Phenomics and Phenometrics: An Emerging Discipline
Comtemporary complex disease genetics research revolves around two basic paradigms: a "top-down" approach linking clinical endpoints or phenotypes with genotypes, and a "bottom-up" approach that takes genes as a starting point and then works back to the phenotype (4). Genome scans are basically a top-down approach, while many candidate gene studies are characteristic of the bottom-up approach. What is needed, then, are attempts to make sense of what is going on in-between the top and the bottom. Understanding events in-between is, in fact, what drives these two paradigms, because pathology and biochemical systems amenable to therapeutic intervention reside there. One could call the delineation of connections among various genes, gene products, intermediate phenotypes, and clinical endpoints "phenomics" or "phenometrics" to match "genomics" and "biometrics" associated with aspects of pure genetic research. Such a science could proceed quite naturally by mapping genes involved in very low-level phenotypes and activities such as gene product variation and hormone amounts (40), and then attempt to link the phenotypes studied with higher-level phenotypes.
Two simple strategies could be pursued for this purpose. First, one could take two strains of a model organism, such as mice or rats, that have been bred for opposite features (e.g., high blood pressure and low blood pressure) and then screen a number of possible intermediate phenotypes for differences between the two strains. Mapping genes that influence these phenotypes could then proceed by assuming pleiotropy; i.e., the breeding and selection for the remote phenotype during the creation of the strain brought along with it the intermediate phenotype because of the physiologic connection between it and the remote phenotype. Jacob and colleagues have, in fact, successfully undertaken studies in an effort to implement such a strategy (41). Second, one could use pharmacologic probes known to affect certain systems as a way of assaying possible genetically mediated mechanisms (see Schork and Weder for a relevant discussion [42]). The assignment of a role in pathogenesis to a particular intermediate phenotype could also appeal to those developing drug-based therapies, since many lower-level phenotypes are the targets of, or interface with, particular compounds.

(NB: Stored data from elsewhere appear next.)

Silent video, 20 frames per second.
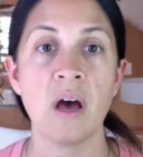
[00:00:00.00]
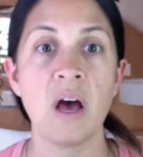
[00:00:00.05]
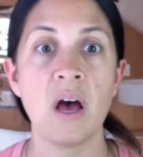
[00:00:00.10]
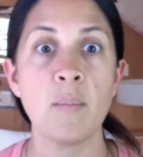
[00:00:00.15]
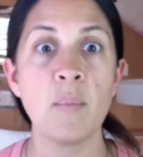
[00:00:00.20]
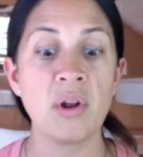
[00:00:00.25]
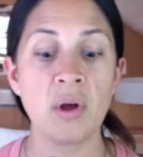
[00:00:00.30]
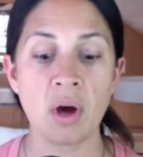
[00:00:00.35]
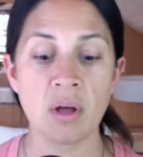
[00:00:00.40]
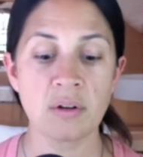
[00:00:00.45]

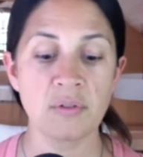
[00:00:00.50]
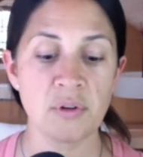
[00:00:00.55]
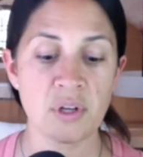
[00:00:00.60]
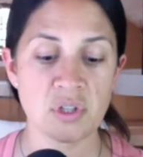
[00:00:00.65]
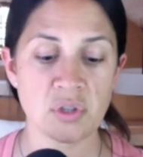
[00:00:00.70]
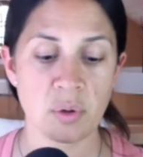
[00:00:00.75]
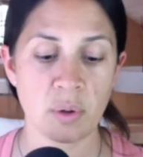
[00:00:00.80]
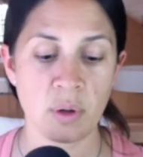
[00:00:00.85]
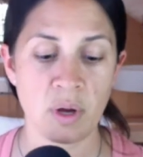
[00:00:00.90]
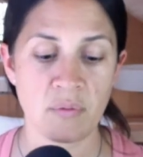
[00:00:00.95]
Um, an auto
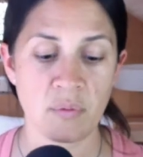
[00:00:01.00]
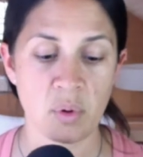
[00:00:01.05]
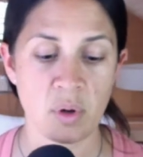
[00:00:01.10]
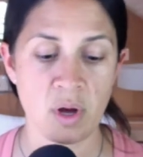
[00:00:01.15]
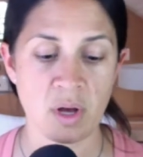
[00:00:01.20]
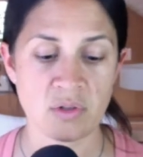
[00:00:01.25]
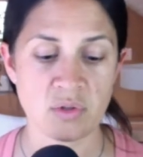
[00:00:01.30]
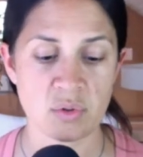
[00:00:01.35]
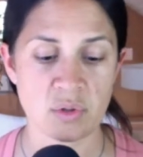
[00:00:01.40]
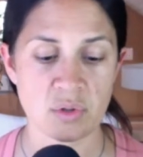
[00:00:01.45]
flush going off will
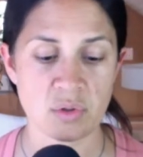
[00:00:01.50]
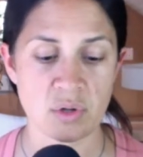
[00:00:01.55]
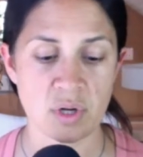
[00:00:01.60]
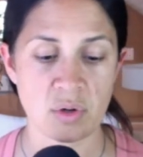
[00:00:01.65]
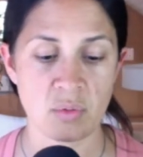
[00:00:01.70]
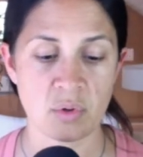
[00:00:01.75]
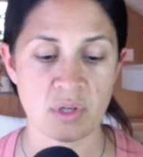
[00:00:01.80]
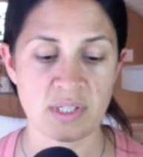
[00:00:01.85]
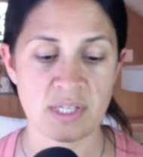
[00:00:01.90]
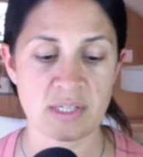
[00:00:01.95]
cause res
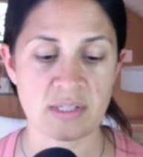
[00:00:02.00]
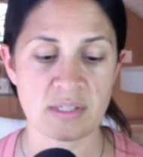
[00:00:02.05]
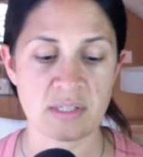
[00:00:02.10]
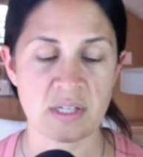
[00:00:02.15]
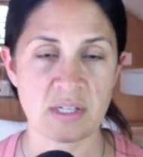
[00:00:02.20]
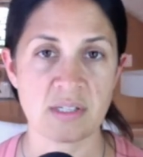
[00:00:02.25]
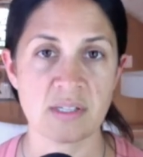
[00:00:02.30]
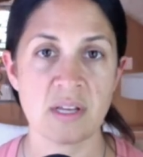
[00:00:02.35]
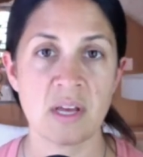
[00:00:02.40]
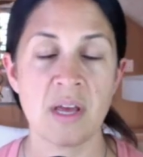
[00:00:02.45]

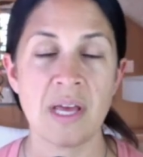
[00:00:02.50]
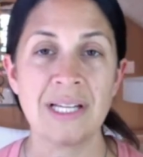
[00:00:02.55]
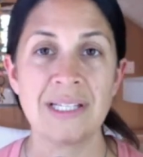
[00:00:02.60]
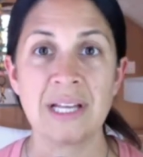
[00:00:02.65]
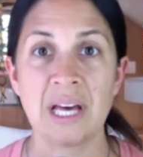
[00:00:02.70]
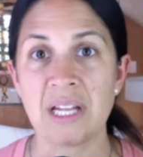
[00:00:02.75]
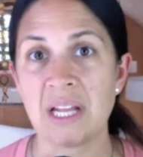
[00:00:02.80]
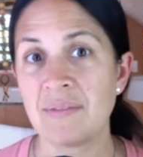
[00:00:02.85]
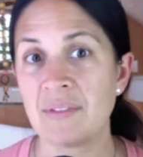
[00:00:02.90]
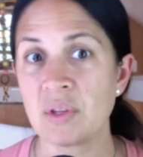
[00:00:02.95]
resistance.
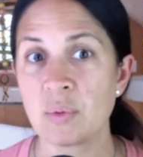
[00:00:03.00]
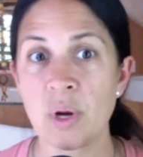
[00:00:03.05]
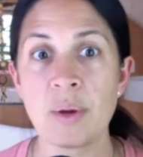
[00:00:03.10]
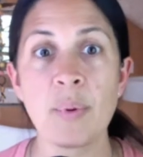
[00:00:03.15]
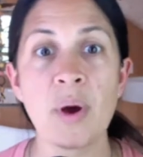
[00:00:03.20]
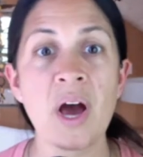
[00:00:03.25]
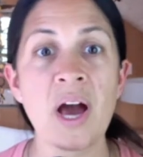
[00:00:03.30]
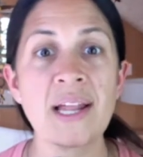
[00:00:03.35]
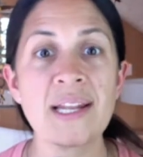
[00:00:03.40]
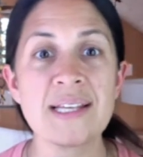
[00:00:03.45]
Not having the
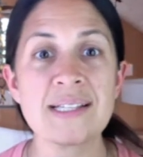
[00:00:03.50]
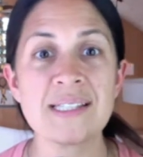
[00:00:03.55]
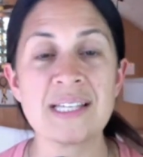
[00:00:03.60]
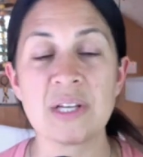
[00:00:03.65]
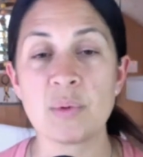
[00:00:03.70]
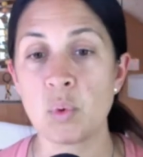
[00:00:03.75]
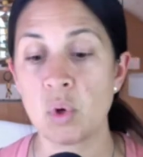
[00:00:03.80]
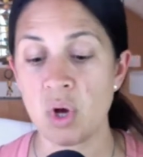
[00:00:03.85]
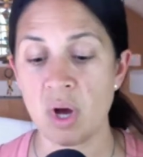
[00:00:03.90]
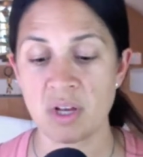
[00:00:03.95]
right potty
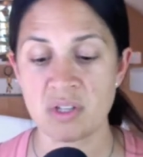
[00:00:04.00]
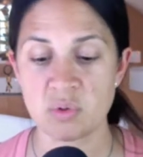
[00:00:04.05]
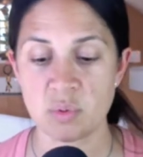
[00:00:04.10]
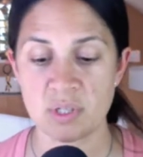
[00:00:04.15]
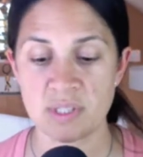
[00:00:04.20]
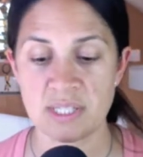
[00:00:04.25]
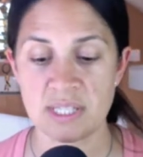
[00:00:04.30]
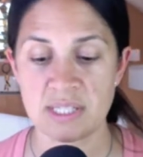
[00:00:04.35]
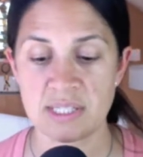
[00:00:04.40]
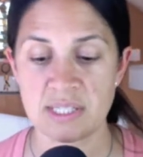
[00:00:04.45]
seat will cause
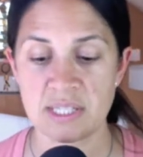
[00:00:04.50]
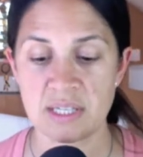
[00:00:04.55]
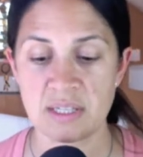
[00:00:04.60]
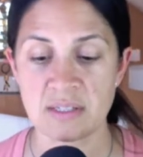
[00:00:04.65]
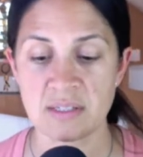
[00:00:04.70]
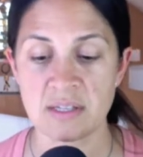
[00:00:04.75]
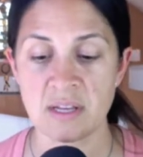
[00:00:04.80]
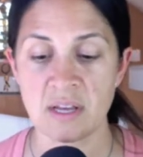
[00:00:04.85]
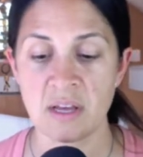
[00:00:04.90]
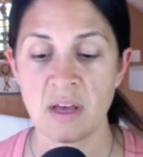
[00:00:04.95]

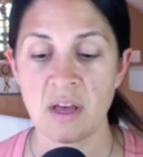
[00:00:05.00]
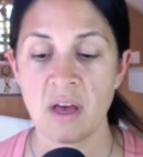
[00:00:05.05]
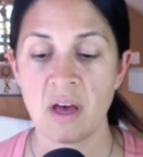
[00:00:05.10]
resistance.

Integration and Armchair Science
The amount of information relevant to researchers studying complex disease is almost overwhelming: molecular geneticists are characterizing possible candidate genes for disease, statistical geneticists are trying to find new genes through genome scan technologies; physiologists and anatomists are trying to determine mechanisms that, if upset, could result in disease; pathologists are attempting to understand pathways that mediate disease; epidemiologists are attempting to study the population-level context dependence of disease risk factors; pharmacologists are trying to find new compounds that may help ameliorate complex disease progression. This information needs synthesis not only to make sense of, or tie together, relevant bits and pieces of information strewn throughout the literature, but also to point specialists in productive directions. This type of synthesis could potentially be initiated and coordinated outside the lab, by "armchair" scientists akin to bioinformatics professionals, whose goal is to make sense of the tremendous amount of DNA sequence data obtained from various laboratories around the world (21, 22). Such scientists could attempt to devise crucial experiments linking mechanisms and genes of one sort or another, or integrate the knowledge in a way that can help put things in perspective.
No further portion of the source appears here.